In his testimony last week, Cohen described Mr. Costello’s “outrageous” attempts to force him into his service.
“This is part of the pressure campaign, ‘everyone is lying to you, that you are still respected, the president still supports you, don’t talk, don’t listen to what the journalists or anyone is saying, and stay in the hit ,’” Cohen said last week. “‘Don’t flip, don’t cooperate.'”
Cohen did not trust him, he said, but remained “loyal to Mr. Trump.”
After conversations with his family, and what he described as a sense of obligation to his wife and children and “to the country,” Cohen said he came to a conclusion: “I decided I would no longer lie to President Trump. .”
He eventually pleaded guilty in August 2018 to campaign finance violations, tax evasion, and lying to Congress.
On the stand, Mr. Costello repeatedly denied pressuring Cohen to do anything, and maintained that he only treated him as a client with his interests in mind and was not seeking an opportunity to represent him. Cohen did not sign a retainer agreement and did not consider Mr. Costello an attorney.
Mr. Costello claimed that he was just trying to “get everybody on the same page because Cohen was complaining incessantly, in vain, that Giuliani was making statements in the press that Cohen didn’t agree with.”
“I was encouraging Michael Cohen … to express any of his complaints, so I could take them to Giuliani and work them out whatever they were,” he said.
He questioned whether he had agreed to testify to Congress to “intimidate” a “ridiculous” Cohen.
During a Republican-led House committee hearing last week, Mr. Costello called Cohen “absolutely manic.”

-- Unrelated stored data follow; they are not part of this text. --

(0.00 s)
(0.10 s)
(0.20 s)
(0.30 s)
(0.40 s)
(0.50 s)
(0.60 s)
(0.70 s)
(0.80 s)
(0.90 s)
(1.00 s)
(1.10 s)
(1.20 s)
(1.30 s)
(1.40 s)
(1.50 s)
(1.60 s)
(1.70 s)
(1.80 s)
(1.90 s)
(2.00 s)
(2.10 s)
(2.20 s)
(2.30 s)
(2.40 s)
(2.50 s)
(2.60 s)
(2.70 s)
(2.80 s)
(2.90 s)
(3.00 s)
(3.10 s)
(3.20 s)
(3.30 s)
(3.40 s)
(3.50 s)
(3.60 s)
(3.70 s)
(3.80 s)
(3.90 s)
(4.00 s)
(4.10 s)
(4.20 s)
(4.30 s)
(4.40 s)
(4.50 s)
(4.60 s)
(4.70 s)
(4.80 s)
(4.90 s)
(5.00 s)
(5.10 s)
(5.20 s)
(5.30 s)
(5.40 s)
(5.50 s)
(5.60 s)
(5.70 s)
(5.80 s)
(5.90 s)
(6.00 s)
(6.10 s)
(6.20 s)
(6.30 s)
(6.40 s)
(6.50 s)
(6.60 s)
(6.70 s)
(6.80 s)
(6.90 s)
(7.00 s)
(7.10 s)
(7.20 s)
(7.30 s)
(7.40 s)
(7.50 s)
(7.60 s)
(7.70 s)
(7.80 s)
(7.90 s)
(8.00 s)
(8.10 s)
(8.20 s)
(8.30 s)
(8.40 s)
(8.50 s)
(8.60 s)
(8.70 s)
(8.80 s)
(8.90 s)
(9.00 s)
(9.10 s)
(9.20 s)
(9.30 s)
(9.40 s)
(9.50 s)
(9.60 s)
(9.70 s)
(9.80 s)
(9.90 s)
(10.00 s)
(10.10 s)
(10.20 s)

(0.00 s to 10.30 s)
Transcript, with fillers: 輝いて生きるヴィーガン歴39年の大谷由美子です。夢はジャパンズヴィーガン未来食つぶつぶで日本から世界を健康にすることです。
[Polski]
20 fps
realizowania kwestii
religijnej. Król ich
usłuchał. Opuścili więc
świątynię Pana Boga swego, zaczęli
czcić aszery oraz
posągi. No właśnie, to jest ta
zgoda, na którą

“He was putting on quite a show,” Mr Costello said on Monday, describing an initial meeting with Cohen in 2018. “He explained to us that two nights before, he had been on the roof of the Regency hotel and that he was going. to jump off and kill himself.”
On Monday, moments after Mr. Costello took the stand, New York Judge Juan Merchan scolded the attorney for rolling his eyes, saying “ridiculous” and “jeez” and sighing heavily during protests. in his testimony.
“You don’t like my controls? You don’t say ‘jeez’,” he said. “You don’t roll your eyes. Do you understand that?”
As he prepared to bring the jury back in, he fired at Mr Costello one last time: “Are you staring me down right now? Clean the courtroom.”
With only Mr Trump’s lawyers and entourage in the courtroom, the judge warned that Mr Costello’s behavior could land him in contempt of court.
“If you try to look down on me again, I’ll knock you off the stand,” he said.
The defense stands its case — and Trump won’t testify
Mr Costello was the second – and final – witness called by the former president’s defense team.
After 19 witnesses came forward over the past six weeks, Manhattan prosecutors rested their case on Monday.
Defense attorneys called only two witnesses, including Mr. Costello, and closed their case Tuesday morning.
Mr. Trump – who has repeatedly suggested he would take the stand in his defense, and has falsely claimed that the trial gag order prevents him from doing so – failed to testify.
Closing arguments from both parties will begin on May 28.
Judge Merchan will then provide instructions to the jury before deliberations begin.
A decision could be reached as early as May 29.
In one of his press conferences from the hallway outside the courtroom on Tuesday, steps away from the men’s bathroom, Mr. Trump complained about the trial taking from his campaign schedule.
“I want to be out campaigning right now. But again, I will be here for almost five weeks in court,” he said. “They have no case. There is no crime. … It’s a kangaroo court. I’ve never seen anything like this.”